Start of Block
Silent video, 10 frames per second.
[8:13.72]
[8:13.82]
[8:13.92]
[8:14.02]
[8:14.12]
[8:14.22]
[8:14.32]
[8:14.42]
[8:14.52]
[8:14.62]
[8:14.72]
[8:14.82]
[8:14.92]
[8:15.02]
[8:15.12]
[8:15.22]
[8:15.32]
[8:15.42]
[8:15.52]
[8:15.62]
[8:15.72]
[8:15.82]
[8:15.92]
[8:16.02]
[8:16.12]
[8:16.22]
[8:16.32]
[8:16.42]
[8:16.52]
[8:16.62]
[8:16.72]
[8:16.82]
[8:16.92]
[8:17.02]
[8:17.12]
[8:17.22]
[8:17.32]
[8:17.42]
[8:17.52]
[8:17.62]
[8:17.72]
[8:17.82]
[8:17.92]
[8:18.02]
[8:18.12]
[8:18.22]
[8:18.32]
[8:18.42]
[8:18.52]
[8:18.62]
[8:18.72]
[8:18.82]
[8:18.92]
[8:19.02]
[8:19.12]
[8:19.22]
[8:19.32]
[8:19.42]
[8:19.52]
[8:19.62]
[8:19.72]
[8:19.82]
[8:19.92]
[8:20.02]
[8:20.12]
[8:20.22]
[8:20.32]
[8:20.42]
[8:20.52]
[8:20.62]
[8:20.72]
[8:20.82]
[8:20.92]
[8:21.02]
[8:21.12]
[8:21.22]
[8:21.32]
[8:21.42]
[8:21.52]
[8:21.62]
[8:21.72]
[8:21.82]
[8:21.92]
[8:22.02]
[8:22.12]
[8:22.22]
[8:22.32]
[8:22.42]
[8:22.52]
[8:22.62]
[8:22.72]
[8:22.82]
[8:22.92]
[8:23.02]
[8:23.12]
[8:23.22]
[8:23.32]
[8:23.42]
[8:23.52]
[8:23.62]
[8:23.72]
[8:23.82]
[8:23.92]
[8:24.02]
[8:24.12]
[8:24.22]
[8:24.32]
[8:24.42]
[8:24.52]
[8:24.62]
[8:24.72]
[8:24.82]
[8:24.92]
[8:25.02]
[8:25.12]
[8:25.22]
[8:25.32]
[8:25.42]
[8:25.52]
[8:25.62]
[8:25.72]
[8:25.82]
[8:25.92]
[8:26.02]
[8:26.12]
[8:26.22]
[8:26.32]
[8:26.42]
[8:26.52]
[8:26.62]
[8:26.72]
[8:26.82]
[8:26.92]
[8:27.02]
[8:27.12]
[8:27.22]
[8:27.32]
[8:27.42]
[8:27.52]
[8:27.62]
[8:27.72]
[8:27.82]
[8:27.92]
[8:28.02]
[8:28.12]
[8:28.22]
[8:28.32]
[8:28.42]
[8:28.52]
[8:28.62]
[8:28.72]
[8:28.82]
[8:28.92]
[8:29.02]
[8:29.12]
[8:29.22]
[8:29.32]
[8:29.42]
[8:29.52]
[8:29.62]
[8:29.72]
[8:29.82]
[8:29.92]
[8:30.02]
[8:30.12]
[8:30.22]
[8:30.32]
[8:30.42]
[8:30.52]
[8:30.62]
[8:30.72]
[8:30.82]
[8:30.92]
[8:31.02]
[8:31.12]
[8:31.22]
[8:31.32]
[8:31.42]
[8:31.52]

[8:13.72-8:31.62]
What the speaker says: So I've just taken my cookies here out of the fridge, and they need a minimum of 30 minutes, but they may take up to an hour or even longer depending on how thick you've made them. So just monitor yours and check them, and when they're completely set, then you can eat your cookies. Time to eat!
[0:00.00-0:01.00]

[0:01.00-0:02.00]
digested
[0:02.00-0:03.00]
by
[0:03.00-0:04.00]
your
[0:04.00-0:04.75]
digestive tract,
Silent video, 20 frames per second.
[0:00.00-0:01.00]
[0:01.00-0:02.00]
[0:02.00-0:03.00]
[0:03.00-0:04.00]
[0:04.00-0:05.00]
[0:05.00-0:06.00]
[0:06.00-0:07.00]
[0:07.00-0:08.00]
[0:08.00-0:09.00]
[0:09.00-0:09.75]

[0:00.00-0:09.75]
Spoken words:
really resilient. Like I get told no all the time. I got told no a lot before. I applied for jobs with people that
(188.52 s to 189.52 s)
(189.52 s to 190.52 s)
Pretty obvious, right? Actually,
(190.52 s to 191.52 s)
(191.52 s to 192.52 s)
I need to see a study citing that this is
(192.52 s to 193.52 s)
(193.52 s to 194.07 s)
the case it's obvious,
End of Block
*YOUR OBJECTIVE*: Above are the entries; copy every line among them that contains the word "frames".

*RESULT FOR THIS TASK*:
Silent video, 10 frames per second.
Silent video, 20 frames per second.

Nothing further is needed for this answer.